Task goal. I need all of the entries printed exactly.

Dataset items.
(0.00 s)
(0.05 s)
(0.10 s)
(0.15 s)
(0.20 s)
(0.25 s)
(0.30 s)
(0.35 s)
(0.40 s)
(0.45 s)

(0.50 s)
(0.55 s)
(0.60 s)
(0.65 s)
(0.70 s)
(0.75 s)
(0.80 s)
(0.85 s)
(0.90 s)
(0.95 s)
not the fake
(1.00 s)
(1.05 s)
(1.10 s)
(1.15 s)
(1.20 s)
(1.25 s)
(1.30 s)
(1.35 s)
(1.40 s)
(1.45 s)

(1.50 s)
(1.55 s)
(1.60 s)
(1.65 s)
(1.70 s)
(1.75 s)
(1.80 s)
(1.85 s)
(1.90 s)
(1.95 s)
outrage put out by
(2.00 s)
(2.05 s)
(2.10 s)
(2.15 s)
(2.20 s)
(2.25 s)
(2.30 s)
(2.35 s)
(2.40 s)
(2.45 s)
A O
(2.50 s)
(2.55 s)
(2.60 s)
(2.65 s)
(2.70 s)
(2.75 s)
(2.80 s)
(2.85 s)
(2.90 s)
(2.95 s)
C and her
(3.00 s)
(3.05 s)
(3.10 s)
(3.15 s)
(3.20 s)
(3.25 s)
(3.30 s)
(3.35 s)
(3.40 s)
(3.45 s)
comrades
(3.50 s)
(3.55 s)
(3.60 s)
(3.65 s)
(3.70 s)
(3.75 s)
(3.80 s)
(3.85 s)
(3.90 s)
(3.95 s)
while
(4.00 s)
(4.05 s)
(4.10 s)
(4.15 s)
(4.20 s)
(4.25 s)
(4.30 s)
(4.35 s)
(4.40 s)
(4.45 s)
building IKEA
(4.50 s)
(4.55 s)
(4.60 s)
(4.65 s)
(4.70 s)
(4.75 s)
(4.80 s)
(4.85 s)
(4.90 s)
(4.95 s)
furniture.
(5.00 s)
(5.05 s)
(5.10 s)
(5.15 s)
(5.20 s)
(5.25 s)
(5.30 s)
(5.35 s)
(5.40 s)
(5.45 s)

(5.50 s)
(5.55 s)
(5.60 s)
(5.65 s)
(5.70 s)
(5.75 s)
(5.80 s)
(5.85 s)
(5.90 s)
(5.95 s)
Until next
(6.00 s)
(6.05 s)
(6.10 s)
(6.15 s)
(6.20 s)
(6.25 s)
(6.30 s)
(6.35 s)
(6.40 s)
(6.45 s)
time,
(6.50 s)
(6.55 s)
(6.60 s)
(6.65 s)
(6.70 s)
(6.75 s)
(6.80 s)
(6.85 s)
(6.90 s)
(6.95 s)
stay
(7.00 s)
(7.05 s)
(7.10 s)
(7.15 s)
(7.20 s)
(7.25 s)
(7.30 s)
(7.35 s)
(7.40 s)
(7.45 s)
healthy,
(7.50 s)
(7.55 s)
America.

Solution for this exercise.
(0.00 s)
(0.05 s)
(0.10 s)
(0.15 s)
(0.20 s)
(0.25 s)
(0.30 s)
(0.35 s)
(0.40 s)
(0.45 s)

(0.50 s)
(0.55 s)
(0.60 s)
(0.65 s)
(0.70 s)
(0.75 s)
(0.80 s)
(0.85 s)
(0.90 s)
(0.95 s)
not the fake
(1.00 s)
(1.05 s)
(1.10 s)
(1.15 s)
(1.20 s)
(1.25 s)
(1.30 s)
(1.35 s)
(1.40 s)
(1.45 s)

(1.50 s)
(1.55 s)
(1.60 s)
(1.65 s)
(1.70 s)
(1.75 s)
(1.80 s)
(1.85 s)
(1.90 s)
(1.95 s)
outrage put out by
(2.00 s)
(2.05 s)
(2.10 s)
(2.15 s)
(2.20 s)
(2.25 s)
(2.30 s)
(2.35 s)
(2.40 s)
(2.45 s)
A O
(2.50 s)
(2.55 s)
(2.60 s)
(2.65 s)
(2.70 s)
(2.75 s)
(2.80 s)
(2.85 s)
(2.90 s)
(2.95 s)
C and her
(3.00 s)
(3.05 s)
(3.10 s)
(3.15 s)
(3.20 s)
(3.25 s)
(3.30 s)
(3.35 s)
(3.40 s)
(3.45 s)
comrades
(3.50 s)
(3.55 s)
(3.60 s)
(3.65 s)
(3.70 s)
(3.75 s)
(3.80 s)
(3.85 s)
(3.90 s)
(3.95 s)
while
(4.00 s)
(4.05 s)
(4.10 s)
(4.15 s)
(4.20 s)
(4.25 s)
(4.30 s)
(4.35 s)
(4.40 s)
(4.45 s)
building IKEA
(4.50 s)
(4.55 s)
(4.60 s)
(4.65 s)
(4.70 s)
(4.75 s)
(4.80 s)
(4.85 s)
(4.90 s)
(4.95 s)
furniture.
(5.00 s)
(5.05 s)
(5.10 s)
(5.15 s)
(5.20 s)
(5.25 s)
(5.30 s)
(5.35 s)
(5.40 s)
(5.45 s)

(5.50 s)
(5.55 s)
(5.60 s)
(5.65 s)
(5.70 s)
(5.75 s)
(5.80 s)
(5.85 s)
(5.90 s)
(5.95 s)
Until next
(6.00 s)
(6.05 s)
(6.10 s)
(6.15 s)
(6.20 s)
(6.25 s)
(6.30 s)
(6.35 s)
(6.40 s)
(6.45 s)
time,
(6.50 s)
(6.55 s)
(6.60 s)
(6.65 s)
(6.70 s)
(6.75 s)
(6.80 s)
(6.85 s)
(6.90 s)
(6.95 s)
stay
(7.00 s)
(7.05 s)
(7.10 s)
(7.15 s)
(7.20 s)
(7.25 s)
(7.30 s)
(7.35 s)
(7.40 s)
(7.45 s)
healthy,
(7.50 s)
(7.55 s)
America.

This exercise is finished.